Professor Antony Haynes is a privacy law attorney and professor at Albany Law School. He notes that AI tools pick up patterns that reflect economic, racial, and cultural differences, even when race isn’t explicitly included. For example, pulse oximeters (the small clips placed on a finger to test oxygen) are less accurate on darker skin, and temperature scanners often used in clinics can under-detect fevers in Black patients.
During COVID, an algorithm used by a major insurer prioritized healthier white patients over sicker Black ones, not because race was an input, but because Black patients historically receive less care, and thus appear “lower cost.” Another tool miscategorized asthma patients, who are disproportionately Black, as “low risk” based solely on hospital stay lengths. On a policy level, these disparities remain largely unaddressed. “Because Black patients are not the priority population for industry or regulators, these issues often aren’t corrected,” Haynes says.
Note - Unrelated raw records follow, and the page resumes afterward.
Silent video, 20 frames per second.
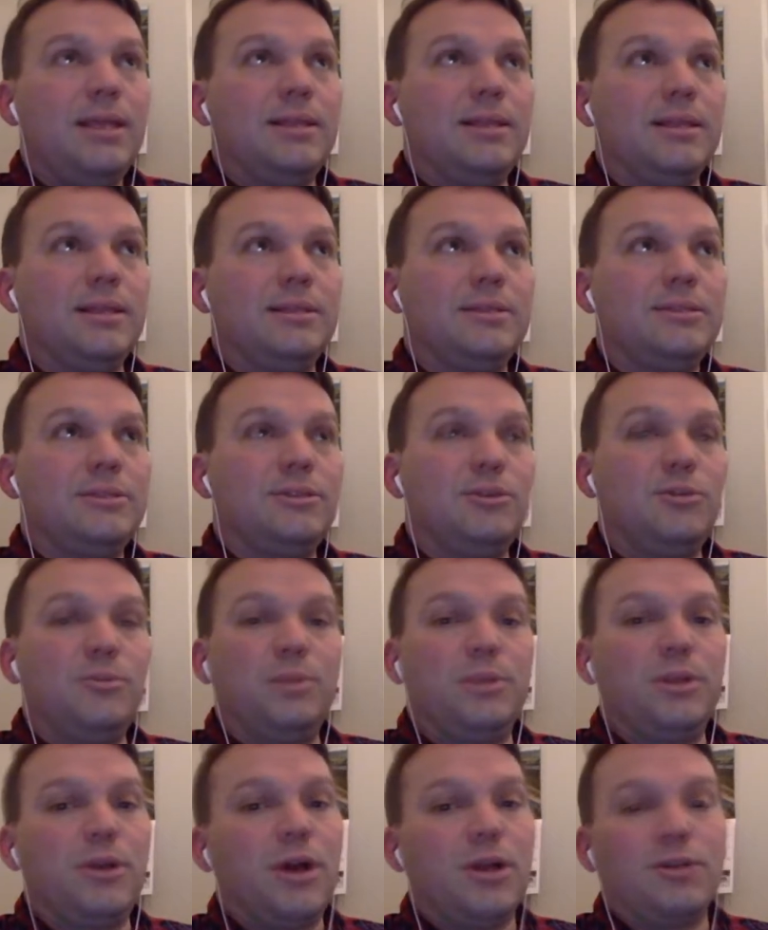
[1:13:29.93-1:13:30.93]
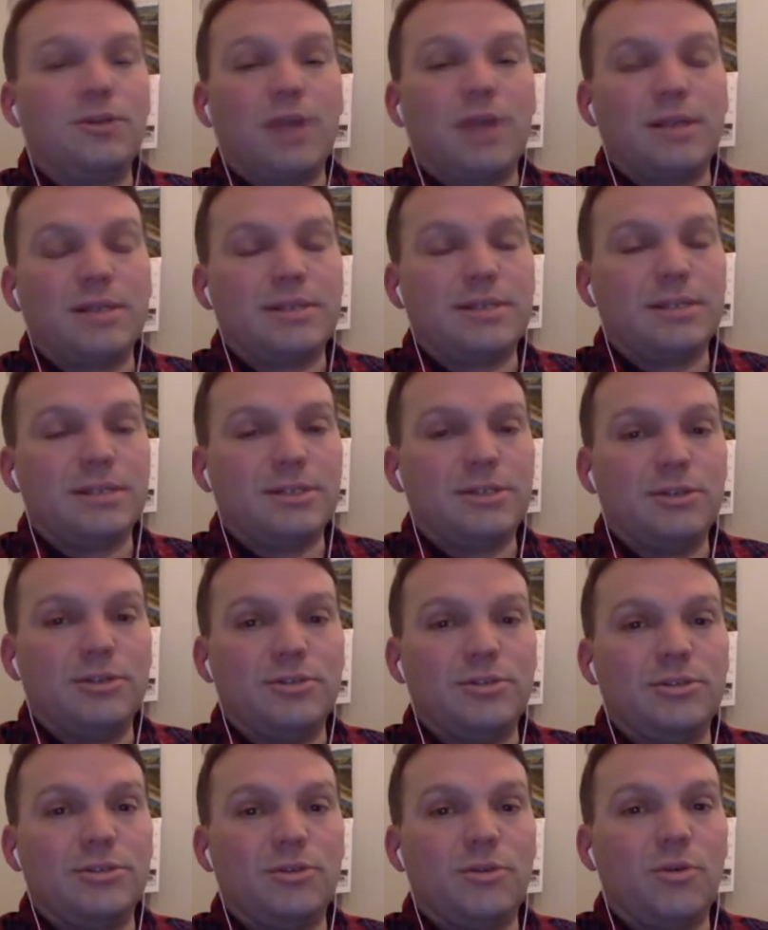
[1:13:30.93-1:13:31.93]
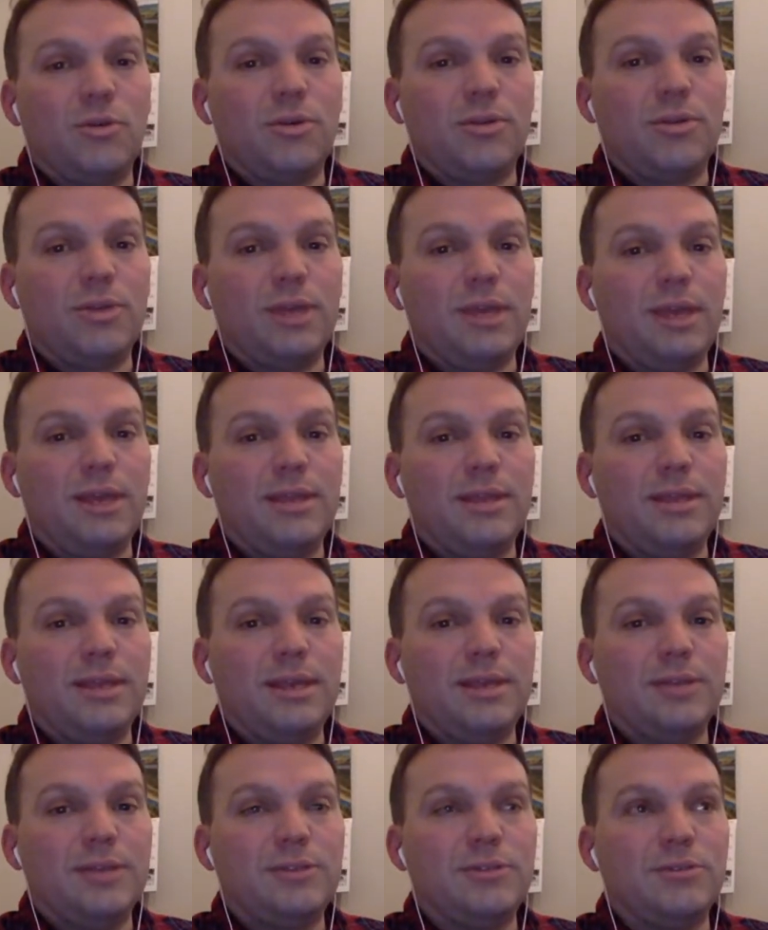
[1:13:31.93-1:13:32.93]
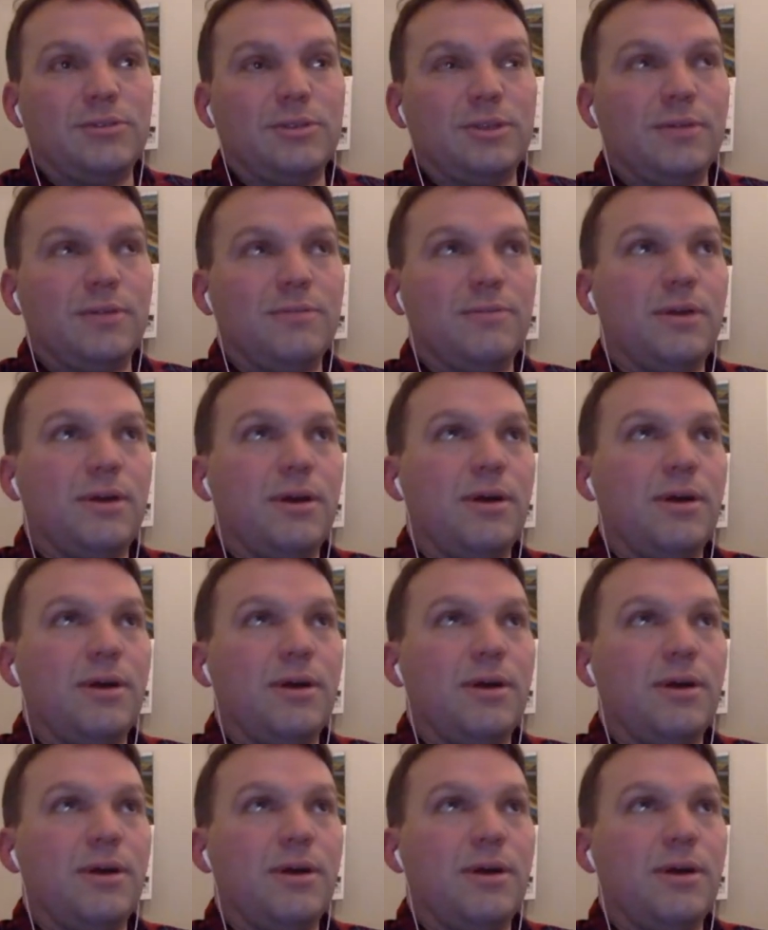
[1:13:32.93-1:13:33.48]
the stupid contrast issues or the issues of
So, what rights do patients actually have? Legally, this space is murky, but Haynes breaks down a few key points to note: HIPAA, the main federal health privacy law, does not require doctors to disclose when they use AI. Patients generally do not have a federal right to opt out of AI-assisted care, and vendors can often use “anonymized” patient data to train AI.
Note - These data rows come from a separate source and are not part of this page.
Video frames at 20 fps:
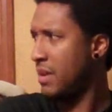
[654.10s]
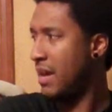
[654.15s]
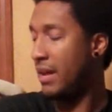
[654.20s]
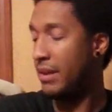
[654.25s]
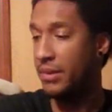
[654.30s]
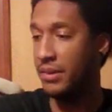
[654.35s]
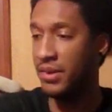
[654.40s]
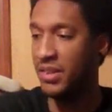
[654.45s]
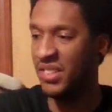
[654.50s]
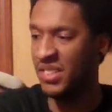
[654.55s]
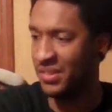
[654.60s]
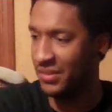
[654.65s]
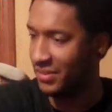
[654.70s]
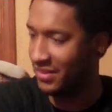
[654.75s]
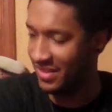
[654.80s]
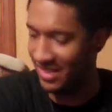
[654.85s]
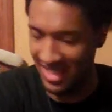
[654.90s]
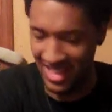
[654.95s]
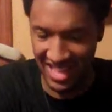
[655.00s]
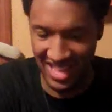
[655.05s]
I don't know. I
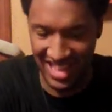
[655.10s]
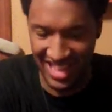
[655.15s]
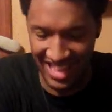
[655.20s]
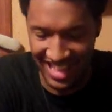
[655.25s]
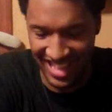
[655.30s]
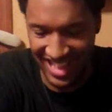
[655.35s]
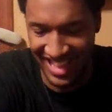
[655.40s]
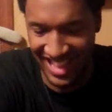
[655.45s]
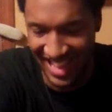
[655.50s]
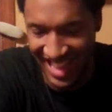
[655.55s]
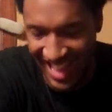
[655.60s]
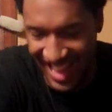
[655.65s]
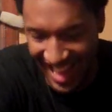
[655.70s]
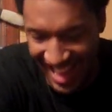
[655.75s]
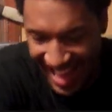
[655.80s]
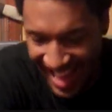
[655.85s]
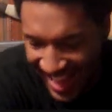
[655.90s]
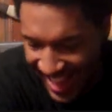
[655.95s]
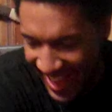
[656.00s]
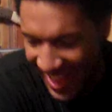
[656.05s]
don't
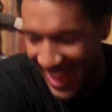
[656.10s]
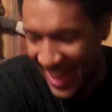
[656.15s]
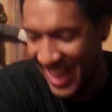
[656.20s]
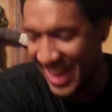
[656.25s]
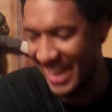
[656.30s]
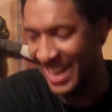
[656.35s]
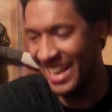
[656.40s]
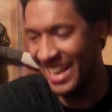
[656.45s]
know.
However, some states, like California, give residents the right to opt out of certain automated decisions. The caveat here is that hospitals themselves are usually exempt.
“In informed consent law, consent is typically required when your data is used for research,” Haynes says. “But for routine treatment, there’s no requirement at the federal level to inform you about the use of AI.” He believes this needs to change, and urgently.
“You as a human have the right to a human decision maker,” he says. “You have the right to know if your doctor relies on software. You have the right to request a human override.”
But even without transparency laws in place, patients still have power. Haynes encourages asking your doctors questions like these:
- Are you using AI or software to help diagnose or treat me?
- How exactly is it being used?
- Are you relying on it, or is it just one tool among others?
- If I prefer a human-only decision, can that be done?
“I think you should always ask,” he says. “At the end of the day, you can seek a second opinion or choose a different provider.”
Bright agrees, adding that Black patients must feel empowered to interrogate the tools, just as you interrogate the system. “Don’t be afraid of the technology, but do be informed. Do ask questions. Do use your voice. We want our tools used with our patients, not on them,” she says. “That’s the difference between ethical AI and everything else. You have the right to understand, and the right to say no.”
People can also call upon lawmakers to draft federal and state legislation requiring doctors to proactively disclose when AI is being used, vendors to disclose exactly how their algorithms were trained, and patients to have access to information that explains what a tool does and doesn’t do. “Patients shouldn’t have to guess,” Haynes says.
Ultimately, no matter how advanced the technology becomes, trust in healthcare still starts with one simple principle: Nothing about us, without us.